Remind me sometime to tell you about coming down to the FDNY memorial ceremony . . . first and only time to New York City . . . never did any of the sight seeing . . . but it is truly one of the most memorable and moving experiences I have ever had anywhere.


----------



## James02 (Sep 9, 2011)

Too bad, you could have had your toes nibbled by a subway rat....TRUE story in today's rags. :vampire:  :vampire:  :vampire:  :snake:  :snake:  :snake: :vampire:  :vampire:


----------



## NordicSplitter (Jan 22, 2012)

Creosote logs: Do they really work?    Anyone ever use these and what has been your experience? Thanks as always guys.


----------



## pen (Jan 22, 2012)

I'll say that I don't believe they hurt.  Especially for someone who has glazed creosote and is trying to dry it out so it is possible to sweep it from the chimney.  They do not however replace an actual cleaning IMO.

Here are a few links that may interest you.
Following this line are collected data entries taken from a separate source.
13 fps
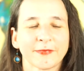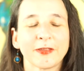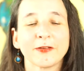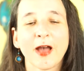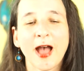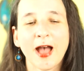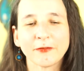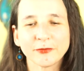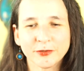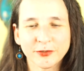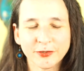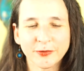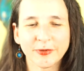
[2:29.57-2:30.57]
You have to
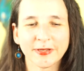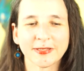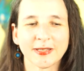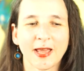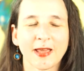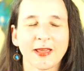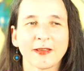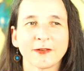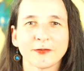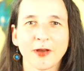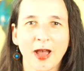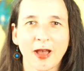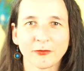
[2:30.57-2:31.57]
do it and
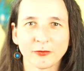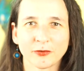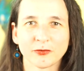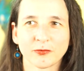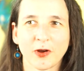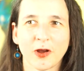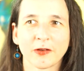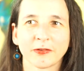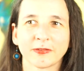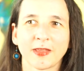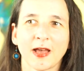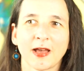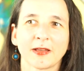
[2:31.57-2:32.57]
you have to trust
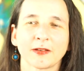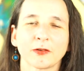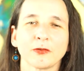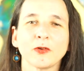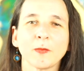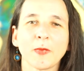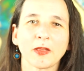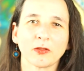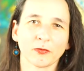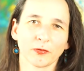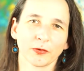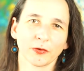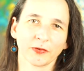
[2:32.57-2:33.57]
that you make the
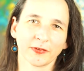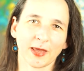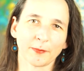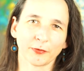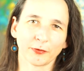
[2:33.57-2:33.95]
first step,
https://www.hearth.com/econtent/index.php/forums/viewthread/81221/

https://www.hearth.com/econtent/index.php/forums/viewthread/78621/

https://www.hearth.com/econtent/index.php/forums/viewthread/43377/

https://www.hearth.com/econtent/index.php/forums/viewthread/28414/

https://www.hearth.com/econtent/index.php/forums/viewthread/21486/

https://www.hearth.com/econtent/index.php/forums/viewthread/13402/


pen


----------



## firefighterjake (Jan 23, 2012)

pen said:
			
		

> I'll say that I don't believe they hurt.  Especially for someone who has glazed creosote and is trying to dry it out so it is possible to sweep it from the chimney.  *They do not however replace an actual cleaning *IMO.
> 
> Here are a few links that may interest you.
> 
> ...



The fact that they don't replace a regular cleaning just isn't your personal opinion . . . this morning while watching the news I caught the ad and in small lettering it actually states that they do not replace regular cleaning or something to that effect.


----------